**Task description:** When you reach the line containing "[00:00:02.21]" in the data below, begin returning lines exactly as written, and stop once the line containing "[00:00:03.67]" has been returned.

**Entries shown:**
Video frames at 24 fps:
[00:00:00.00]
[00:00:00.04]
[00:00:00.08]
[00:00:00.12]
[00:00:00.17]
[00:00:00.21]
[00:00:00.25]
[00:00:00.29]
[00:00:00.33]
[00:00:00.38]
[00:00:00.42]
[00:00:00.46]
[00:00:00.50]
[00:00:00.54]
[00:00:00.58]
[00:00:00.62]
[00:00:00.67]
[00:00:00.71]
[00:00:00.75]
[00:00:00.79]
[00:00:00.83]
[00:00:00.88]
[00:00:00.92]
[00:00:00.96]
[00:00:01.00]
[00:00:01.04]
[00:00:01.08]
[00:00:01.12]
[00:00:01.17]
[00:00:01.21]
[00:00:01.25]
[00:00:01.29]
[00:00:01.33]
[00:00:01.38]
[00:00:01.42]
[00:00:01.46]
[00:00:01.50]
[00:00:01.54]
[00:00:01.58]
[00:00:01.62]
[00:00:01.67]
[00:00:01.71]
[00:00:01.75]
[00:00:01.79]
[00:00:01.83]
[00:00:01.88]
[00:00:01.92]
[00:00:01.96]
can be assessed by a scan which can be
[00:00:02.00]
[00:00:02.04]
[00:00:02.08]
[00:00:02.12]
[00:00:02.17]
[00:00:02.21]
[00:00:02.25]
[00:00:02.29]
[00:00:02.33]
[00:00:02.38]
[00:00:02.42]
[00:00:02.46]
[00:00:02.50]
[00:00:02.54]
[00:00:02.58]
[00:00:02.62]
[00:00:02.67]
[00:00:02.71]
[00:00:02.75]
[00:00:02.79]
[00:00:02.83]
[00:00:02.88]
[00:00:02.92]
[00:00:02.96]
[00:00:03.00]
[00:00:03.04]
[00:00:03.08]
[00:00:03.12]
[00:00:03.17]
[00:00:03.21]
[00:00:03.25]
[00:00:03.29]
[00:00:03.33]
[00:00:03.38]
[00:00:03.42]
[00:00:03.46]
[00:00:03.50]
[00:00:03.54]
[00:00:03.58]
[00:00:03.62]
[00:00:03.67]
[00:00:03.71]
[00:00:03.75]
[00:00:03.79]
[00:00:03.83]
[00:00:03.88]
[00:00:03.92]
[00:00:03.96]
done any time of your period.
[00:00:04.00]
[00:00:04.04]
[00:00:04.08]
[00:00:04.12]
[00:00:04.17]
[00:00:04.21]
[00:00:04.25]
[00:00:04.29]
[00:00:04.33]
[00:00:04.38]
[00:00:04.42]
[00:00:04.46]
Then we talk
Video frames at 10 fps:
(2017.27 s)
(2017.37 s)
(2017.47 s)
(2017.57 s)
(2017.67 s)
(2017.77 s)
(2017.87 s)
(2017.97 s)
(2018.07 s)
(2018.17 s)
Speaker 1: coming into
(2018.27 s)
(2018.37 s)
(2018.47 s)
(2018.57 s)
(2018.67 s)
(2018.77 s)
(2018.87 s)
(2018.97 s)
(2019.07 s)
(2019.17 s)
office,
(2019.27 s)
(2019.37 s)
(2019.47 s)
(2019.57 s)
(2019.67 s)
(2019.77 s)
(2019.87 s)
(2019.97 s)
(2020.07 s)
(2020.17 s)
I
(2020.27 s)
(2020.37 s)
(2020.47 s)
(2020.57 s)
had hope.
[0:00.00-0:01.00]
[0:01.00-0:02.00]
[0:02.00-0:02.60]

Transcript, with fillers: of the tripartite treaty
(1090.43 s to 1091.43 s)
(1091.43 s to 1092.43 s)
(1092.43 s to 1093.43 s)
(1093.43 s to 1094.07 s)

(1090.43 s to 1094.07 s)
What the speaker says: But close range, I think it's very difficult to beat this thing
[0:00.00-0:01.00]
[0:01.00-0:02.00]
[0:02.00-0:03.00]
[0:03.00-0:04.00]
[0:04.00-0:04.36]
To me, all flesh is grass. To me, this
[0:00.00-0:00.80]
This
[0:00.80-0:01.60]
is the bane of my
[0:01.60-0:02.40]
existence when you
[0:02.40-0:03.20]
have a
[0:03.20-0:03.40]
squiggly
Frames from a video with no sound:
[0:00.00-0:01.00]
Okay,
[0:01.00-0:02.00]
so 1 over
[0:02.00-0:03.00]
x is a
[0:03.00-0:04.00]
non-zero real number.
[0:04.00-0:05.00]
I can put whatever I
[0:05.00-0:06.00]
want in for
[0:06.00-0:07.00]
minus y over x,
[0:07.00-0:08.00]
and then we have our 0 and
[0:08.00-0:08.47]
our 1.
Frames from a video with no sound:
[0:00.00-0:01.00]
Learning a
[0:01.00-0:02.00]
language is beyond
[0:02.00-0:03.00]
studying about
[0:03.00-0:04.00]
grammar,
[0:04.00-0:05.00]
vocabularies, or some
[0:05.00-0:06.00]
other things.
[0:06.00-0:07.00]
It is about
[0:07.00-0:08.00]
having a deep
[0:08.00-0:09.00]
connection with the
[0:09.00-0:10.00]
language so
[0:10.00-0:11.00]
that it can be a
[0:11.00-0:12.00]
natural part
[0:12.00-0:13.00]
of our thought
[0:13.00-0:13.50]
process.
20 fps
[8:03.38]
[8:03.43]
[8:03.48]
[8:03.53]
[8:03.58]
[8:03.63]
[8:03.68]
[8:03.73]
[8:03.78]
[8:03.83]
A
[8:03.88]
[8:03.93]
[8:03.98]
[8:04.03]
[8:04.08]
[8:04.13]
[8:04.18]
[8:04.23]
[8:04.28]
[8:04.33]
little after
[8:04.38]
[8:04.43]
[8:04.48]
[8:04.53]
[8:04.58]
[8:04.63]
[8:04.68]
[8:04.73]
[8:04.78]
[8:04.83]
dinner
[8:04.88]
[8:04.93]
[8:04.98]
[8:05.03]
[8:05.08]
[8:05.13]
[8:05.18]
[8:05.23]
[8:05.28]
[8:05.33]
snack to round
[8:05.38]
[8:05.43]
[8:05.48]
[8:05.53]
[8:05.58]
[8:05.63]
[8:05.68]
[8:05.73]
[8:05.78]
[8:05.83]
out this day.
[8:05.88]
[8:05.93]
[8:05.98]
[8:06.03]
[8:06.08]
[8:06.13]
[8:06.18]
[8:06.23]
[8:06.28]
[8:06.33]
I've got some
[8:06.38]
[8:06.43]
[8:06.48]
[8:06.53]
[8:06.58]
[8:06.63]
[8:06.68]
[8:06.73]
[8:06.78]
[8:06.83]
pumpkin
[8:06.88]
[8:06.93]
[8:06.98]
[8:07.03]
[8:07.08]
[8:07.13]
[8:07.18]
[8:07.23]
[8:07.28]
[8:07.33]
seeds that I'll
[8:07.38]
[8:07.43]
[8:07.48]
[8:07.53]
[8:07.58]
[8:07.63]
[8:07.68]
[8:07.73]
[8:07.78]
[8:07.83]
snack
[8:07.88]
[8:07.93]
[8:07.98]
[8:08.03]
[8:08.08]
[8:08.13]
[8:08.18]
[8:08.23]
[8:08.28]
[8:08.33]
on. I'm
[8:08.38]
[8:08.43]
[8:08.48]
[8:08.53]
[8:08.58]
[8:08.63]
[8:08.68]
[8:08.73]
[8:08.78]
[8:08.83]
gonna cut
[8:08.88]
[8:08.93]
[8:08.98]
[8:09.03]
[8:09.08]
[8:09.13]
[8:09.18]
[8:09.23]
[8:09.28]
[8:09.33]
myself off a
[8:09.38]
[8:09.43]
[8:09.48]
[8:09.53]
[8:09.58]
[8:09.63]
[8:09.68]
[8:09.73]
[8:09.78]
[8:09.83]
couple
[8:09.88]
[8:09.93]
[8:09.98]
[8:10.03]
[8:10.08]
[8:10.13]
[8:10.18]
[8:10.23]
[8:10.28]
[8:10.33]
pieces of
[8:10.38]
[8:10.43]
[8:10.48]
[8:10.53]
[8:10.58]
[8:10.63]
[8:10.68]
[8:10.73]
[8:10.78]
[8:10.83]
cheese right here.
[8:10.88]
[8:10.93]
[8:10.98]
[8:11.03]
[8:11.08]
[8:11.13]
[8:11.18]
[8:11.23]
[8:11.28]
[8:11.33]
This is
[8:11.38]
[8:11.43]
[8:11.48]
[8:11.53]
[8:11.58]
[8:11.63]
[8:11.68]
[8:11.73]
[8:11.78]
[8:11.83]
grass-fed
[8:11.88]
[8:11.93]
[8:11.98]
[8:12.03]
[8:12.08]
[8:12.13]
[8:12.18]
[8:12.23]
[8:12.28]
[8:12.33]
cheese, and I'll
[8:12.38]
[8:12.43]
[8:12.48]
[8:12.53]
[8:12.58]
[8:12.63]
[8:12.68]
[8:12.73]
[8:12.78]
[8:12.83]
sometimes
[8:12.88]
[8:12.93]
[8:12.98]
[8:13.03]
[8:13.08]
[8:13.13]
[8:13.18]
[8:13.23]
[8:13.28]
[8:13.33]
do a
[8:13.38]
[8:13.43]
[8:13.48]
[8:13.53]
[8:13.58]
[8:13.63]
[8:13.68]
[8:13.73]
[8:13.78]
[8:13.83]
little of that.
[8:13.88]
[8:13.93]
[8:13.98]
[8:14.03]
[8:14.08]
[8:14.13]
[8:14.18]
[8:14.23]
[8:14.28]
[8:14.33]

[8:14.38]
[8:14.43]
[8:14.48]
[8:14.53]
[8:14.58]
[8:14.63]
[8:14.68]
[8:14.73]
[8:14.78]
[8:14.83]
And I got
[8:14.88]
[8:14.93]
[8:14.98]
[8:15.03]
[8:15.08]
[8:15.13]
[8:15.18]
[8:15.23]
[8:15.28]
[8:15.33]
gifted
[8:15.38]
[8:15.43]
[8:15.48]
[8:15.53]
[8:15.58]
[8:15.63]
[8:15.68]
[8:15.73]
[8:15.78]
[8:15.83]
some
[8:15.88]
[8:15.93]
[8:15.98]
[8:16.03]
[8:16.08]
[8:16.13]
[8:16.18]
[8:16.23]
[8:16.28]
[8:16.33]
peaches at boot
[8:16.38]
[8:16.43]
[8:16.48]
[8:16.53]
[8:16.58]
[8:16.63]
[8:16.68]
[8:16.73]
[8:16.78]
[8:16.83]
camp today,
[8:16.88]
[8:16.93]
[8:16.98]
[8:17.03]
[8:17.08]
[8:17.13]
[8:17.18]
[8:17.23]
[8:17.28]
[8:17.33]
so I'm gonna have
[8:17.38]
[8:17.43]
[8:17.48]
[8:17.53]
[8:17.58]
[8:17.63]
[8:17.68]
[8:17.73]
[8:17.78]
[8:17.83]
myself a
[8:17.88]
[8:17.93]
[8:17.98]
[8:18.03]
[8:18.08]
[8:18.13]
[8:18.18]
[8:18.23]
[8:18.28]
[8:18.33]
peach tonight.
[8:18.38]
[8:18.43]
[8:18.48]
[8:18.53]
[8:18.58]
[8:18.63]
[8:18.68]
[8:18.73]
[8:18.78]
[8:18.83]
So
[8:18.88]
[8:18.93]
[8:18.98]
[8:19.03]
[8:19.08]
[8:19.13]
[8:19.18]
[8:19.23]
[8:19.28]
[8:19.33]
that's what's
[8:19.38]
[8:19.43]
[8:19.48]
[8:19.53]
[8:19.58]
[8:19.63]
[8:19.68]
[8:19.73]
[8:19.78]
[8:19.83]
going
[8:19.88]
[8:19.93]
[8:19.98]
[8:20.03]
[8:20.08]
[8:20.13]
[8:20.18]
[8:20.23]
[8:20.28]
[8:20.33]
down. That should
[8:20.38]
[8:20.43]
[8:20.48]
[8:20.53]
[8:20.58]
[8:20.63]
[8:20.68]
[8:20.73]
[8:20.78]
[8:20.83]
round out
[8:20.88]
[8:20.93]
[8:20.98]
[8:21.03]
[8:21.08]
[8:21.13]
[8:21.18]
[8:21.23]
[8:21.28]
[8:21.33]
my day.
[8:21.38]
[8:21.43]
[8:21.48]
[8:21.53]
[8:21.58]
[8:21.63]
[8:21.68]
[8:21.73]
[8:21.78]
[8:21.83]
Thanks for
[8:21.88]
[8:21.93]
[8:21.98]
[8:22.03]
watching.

**Result of the task:**
[00:00:02.21]
[00:00:02.25]
[00:00:02.29]
[00:00:02.33]
[00:00:02.38]
[00:00:02.42]
[00:00:02.46]
[00:00:02.50]
[00:00:02.54]
[00:00:02.58]
[00:00:02.62]
[00:00:02.67]
[00:00:02.71]
[00:00:02.75]
[00:00:02.79]
[00:00:02.83]
[00:00:02.88]
[00:00:02.92]
[00:00:02.96]
[00:00:03.00]
[00:00:03.04]
[00:00:03.08]
[00:00:03.12]
[00:00:03.17]
[00:00:03.21]
[00:00:03.25]
[00:00:03.29]
[00:00:03.33]
[00:00:03.38]
[00:00:03.42]
[00:00:03.46]
[00:00:03.50]
[00:00:03.54]
[00:00:03.58]
[00:00:03.62]
[00:00:03.67]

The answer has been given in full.